• What you need to do:
The goal here is an exact copy of the entries below, without their pictures.

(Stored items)

◆ ◆ ◆ ◆ ◆ ◆ ◆

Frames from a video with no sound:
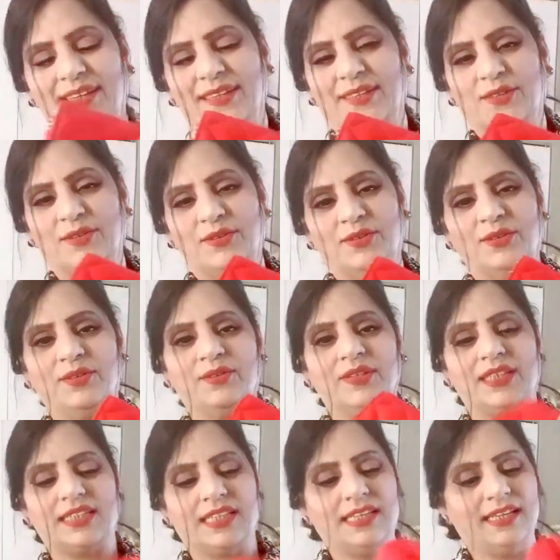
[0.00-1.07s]
तो
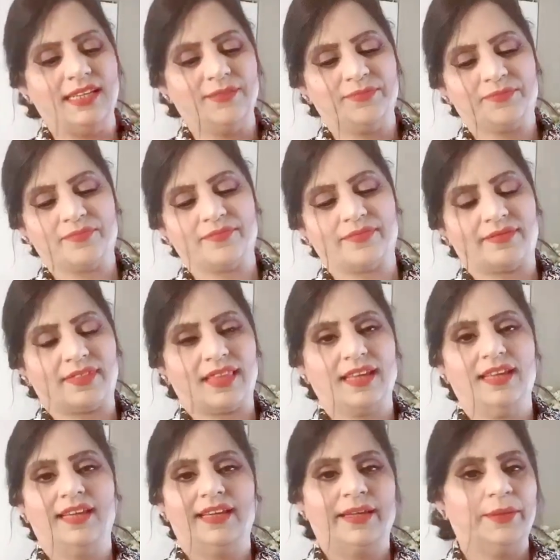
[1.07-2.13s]
इसलिए
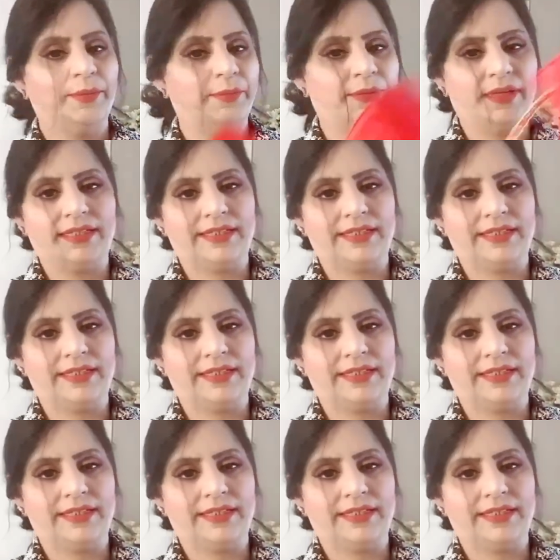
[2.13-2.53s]
बट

◆ ◆ ◆ ◆ ◆ ◆ ◆

• Written solution:
Frames from a video with no sound:
[0.00-1.07s]
तो
[1.07-2.13s]
इसलिए
[2.13-2.53s]
बट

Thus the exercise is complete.